[Stored items]
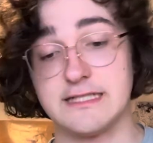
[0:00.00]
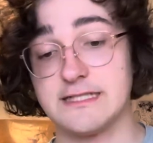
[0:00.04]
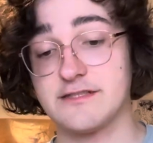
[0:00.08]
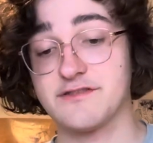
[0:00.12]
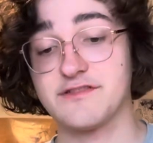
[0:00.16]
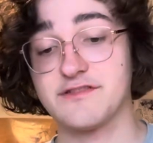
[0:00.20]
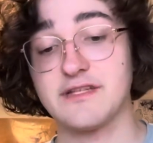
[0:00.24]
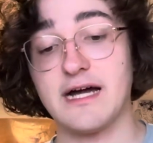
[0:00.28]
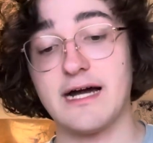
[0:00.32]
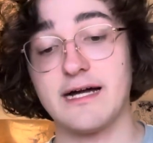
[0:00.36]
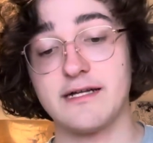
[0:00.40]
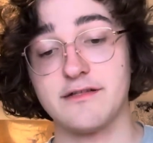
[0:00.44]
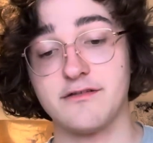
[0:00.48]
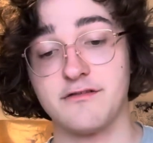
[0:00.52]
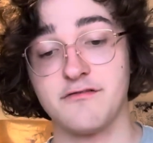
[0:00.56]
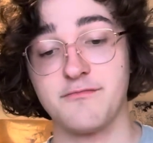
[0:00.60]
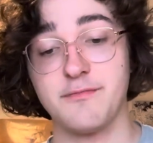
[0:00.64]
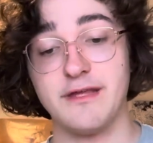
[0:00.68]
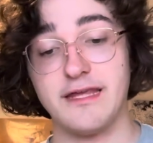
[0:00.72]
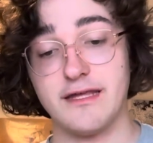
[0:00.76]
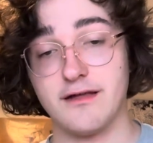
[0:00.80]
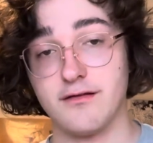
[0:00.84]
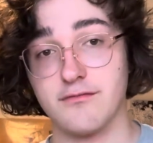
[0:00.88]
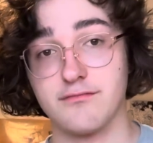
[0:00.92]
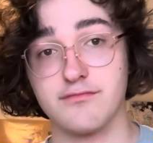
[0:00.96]
not. It's
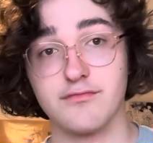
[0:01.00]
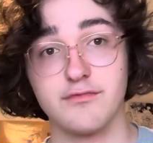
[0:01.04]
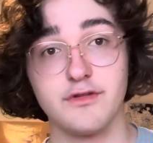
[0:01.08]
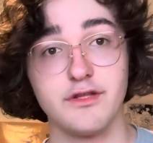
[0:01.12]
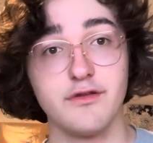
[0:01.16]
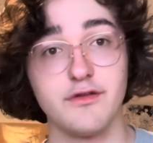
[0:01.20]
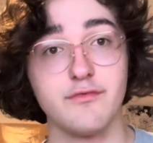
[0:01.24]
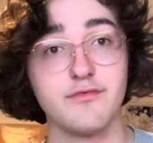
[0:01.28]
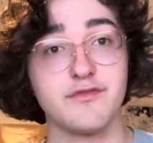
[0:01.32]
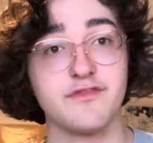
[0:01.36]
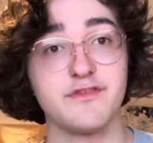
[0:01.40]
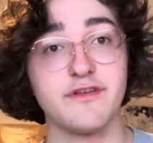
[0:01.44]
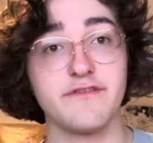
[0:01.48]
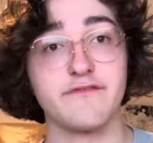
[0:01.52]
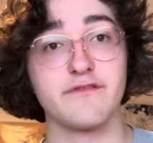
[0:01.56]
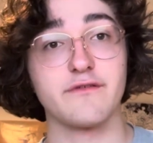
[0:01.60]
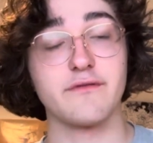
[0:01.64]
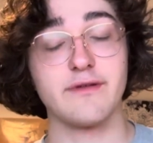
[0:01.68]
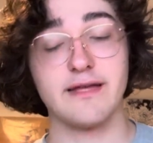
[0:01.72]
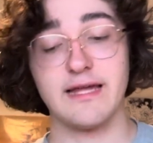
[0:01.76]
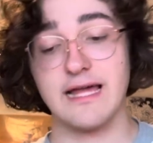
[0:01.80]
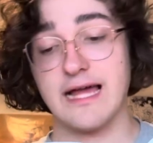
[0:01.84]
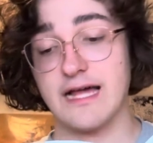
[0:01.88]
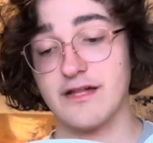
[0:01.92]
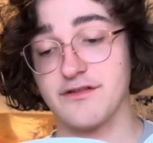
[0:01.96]
being used
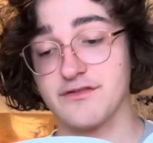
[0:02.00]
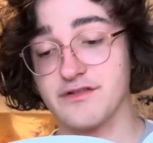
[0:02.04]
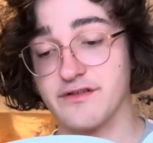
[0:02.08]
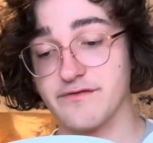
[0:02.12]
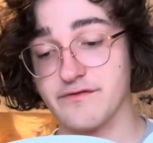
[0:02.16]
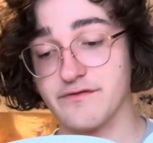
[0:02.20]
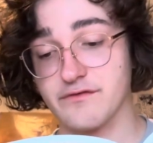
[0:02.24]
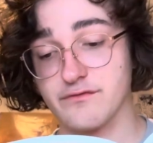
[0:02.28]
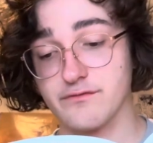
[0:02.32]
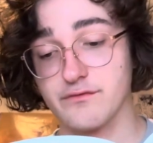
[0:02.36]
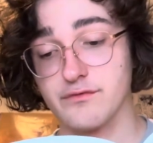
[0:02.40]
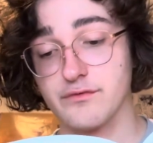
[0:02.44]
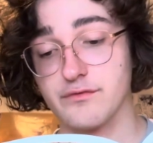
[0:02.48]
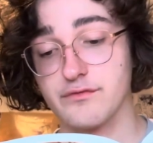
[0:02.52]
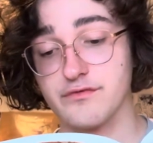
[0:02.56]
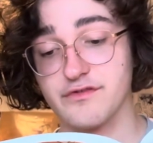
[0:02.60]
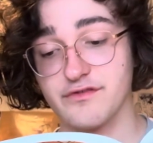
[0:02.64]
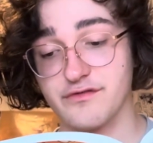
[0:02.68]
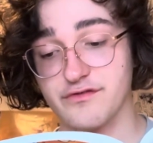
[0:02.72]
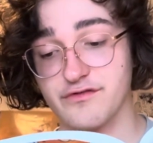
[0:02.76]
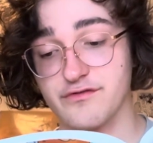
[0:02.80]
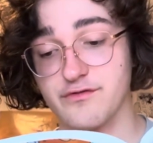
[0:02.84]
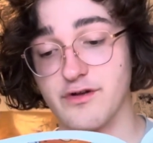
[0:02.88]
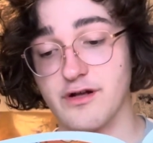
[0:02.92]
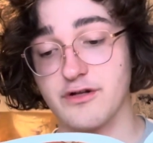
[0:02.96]
differently. It has different rules
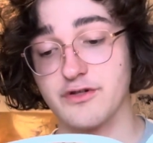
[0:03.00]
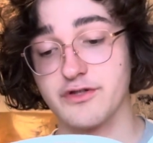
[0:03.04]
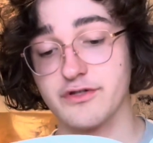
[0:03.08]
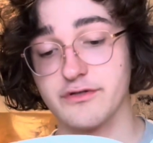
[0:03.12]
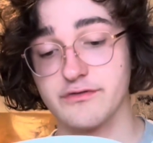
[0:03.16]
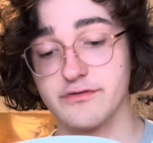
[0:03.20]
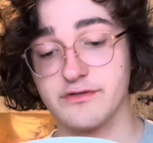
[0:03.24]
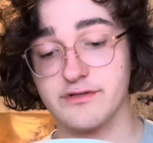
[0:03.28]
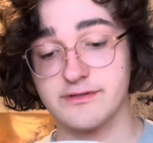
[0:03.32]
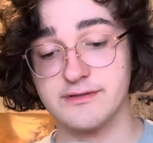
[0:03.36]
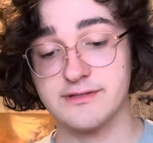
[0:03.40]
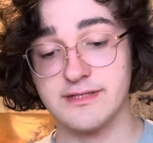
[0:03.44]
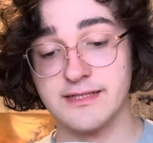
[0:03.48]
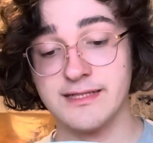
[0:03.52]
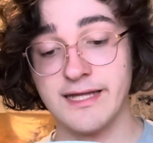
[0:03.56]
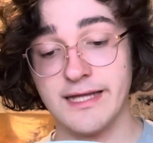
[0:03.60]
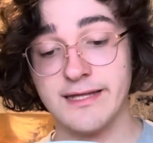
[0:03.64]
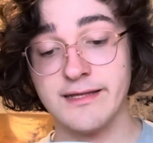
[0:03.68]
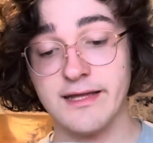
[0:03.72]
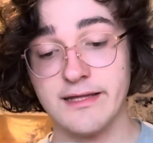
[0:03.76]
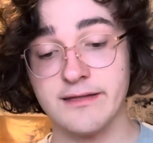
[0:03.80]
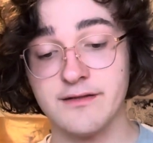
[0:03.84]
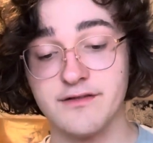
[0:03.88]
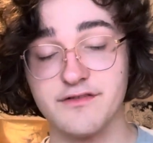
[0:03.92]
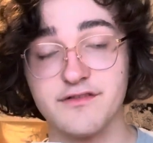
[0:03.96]
and structure
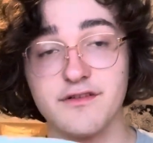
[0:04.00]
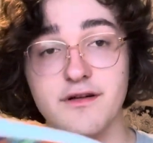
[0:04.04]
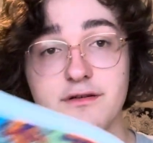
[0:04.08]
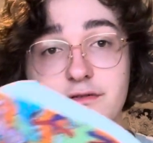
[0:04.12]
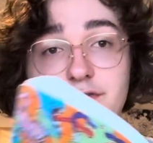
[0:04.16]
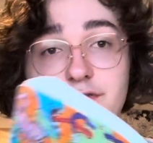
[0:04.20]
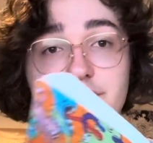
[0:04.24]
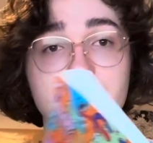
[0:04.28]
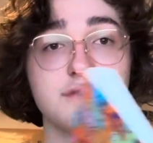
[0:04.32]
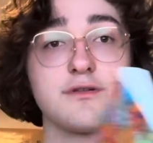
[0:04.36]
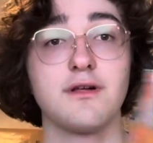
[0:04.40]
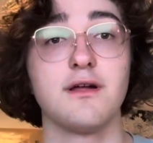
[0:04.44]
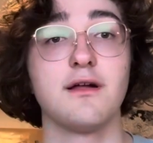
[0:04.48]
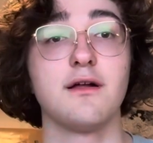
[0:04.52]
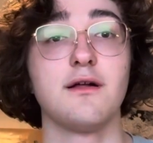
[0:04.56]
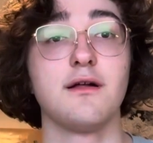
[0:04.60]
and such.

▶ **YOUR GOAL**
A faithful copy of every entry is needed, omitting each image.

▶ **RESPONSE AREA**
[0:00.00]
[0:00.04]
[0:00.08]
[0:00.12]
[0:00.16]
[0:00.20]
[0:00.24]
[0:00.28]
[0:00.32]
[0:00.36]
[0:00.40]
[0:00.44]
[0:00.48]
[0:00.52]
[0:00.56]
[0:00.60]
[0:00.64]
[0:00.68]
[0:00.72]
[0:00.76]
[0:00.80]
[0:00.84]
[0:00.88]
[0:00.92]
[0:00.96]
not. It's
[0:01.00]
[0:01.04]
[0:01.08]
[0:01.12]
[0:01.16]
[0:01.20]
[0:01.24]
[0:01.28]
[0:01.32]
[0:01.36]
[0:01.40]
[0:01.44]
[0:01.48]
[0:01.52]
[0:01.56]
[0:01.60]
[0:01.64]
[0:01.68]
[0:01.72]
[0:01.76]
[0:01.80]
[0:01.84]
[0:01.88]
[0:01.92]
[0:01.96]
being used
[0:02.00]
[0:02.04]
[0:02.08]
[0:02.12]
[0:02.16]
[0:02.20]
[0:02.24]
[0:02.28]
[0:02.32]
[0:02.36]
[0:02.40]
[0:02.44]
[0:02.48]
[0:02.52]
[0:02.56]
[0:02.60]
[0:02.64]
[0:02.68]
[0:02.72]
[0:02.76]
[0:02.80]
[0:02.84]
[0:02.88]
[0:02.92]
[0:02.96]
differently. It has different rules
[0:03.00]
[0:03.04]
[0:03.08]
[0:03.12]
[0:03.16]
[0:03.20]
[0:03.24]
[0:03.28]
[0:03.32]
[0:03.36]
[0:03.40]
[0:03.44]
[0:03.48]
[0:03.52]
[0:03.56]
[0:03.60]
[0:03.64]
[0:03.68]
[0:03.72]
[0:03.76]
[0:03.80]
[0:03.84]
[0:03.88]
[0:03.92]
[0:03.96]
and structure
[0:04.00]
[0:04.04]
[0:04.08]
[0:04.12]
[0:04.16]
[0:04.20]
[0:04.24]
[0:04.28]
[0:04.32]
[0:04.36]
[0:04.40]
[0:04.44]
[0:04.48]
[0:04.52]
[0:04.56]
[0:04.60]
and such.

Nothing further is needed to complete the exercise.